[Dataset entries]
====

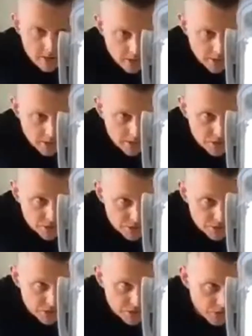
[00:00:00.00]
All right, that
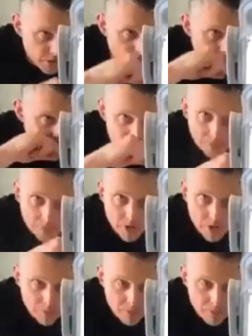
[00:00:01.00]
should just slow down in just a
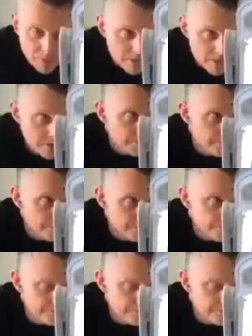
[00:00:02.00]
brief moment.
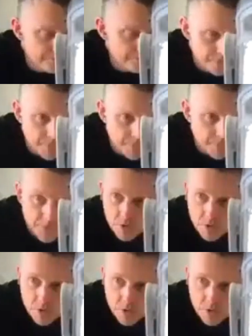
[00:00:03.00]

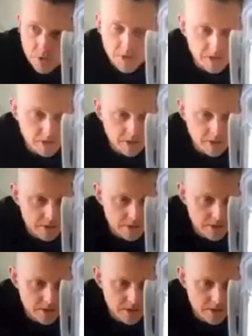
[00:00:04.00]
Looks good, doesn't it?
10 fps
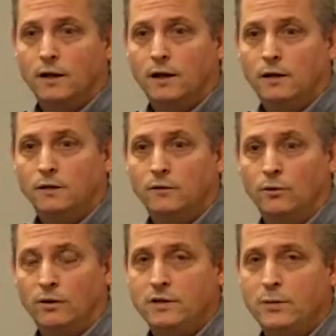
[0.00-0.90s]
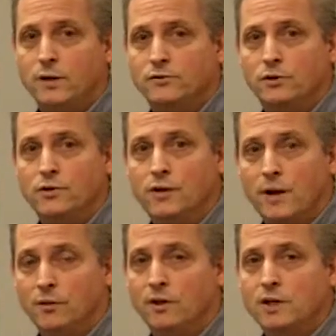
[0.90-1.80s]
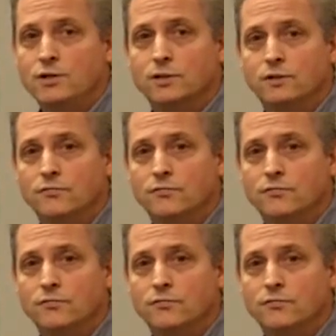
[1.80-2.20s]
It really depends on your application.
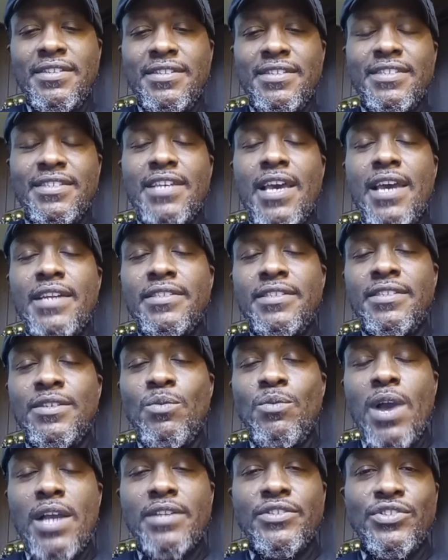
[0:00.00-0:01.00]
decided to
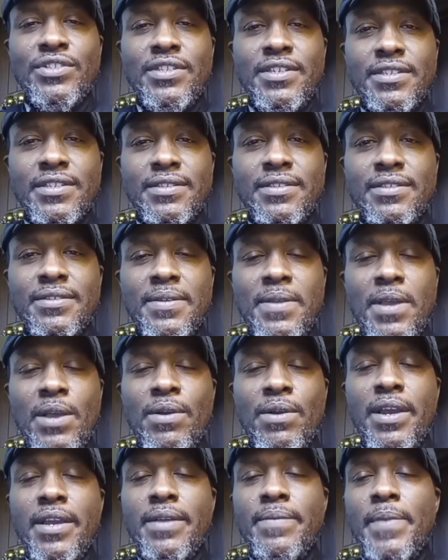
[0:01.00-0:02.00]
watch this. All
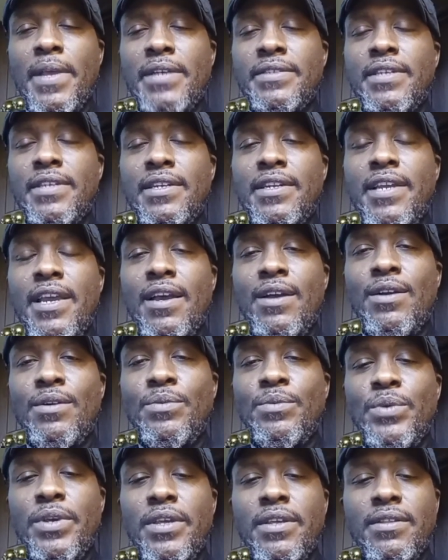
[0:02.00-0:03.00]
right, I sat
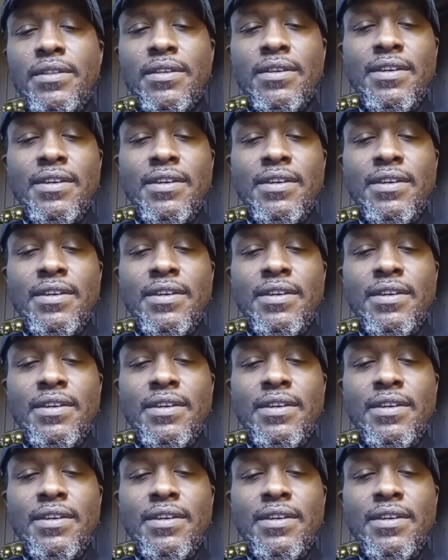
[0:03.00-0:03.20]
down with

====

→ EXERCISE
The copy should start at the line that contains "[00:00:04.00]", end at the last line of the entries above, and match each line exactly, with pictures dropped.

→ TASK RESULT
[00:00:04.00]
Looks good, doesn't it?
10 fps
[0.00-0.90s]
[0.90-1.80s]
[1.80-2.20s]
It really depends on your application.
[0:00.00-0:01.00]
decided to
[0:01.00-0:02.00]
watch this. All
[0:02.00-0:03.00]
right, I sat
[0:03.00-0:03.20]
down with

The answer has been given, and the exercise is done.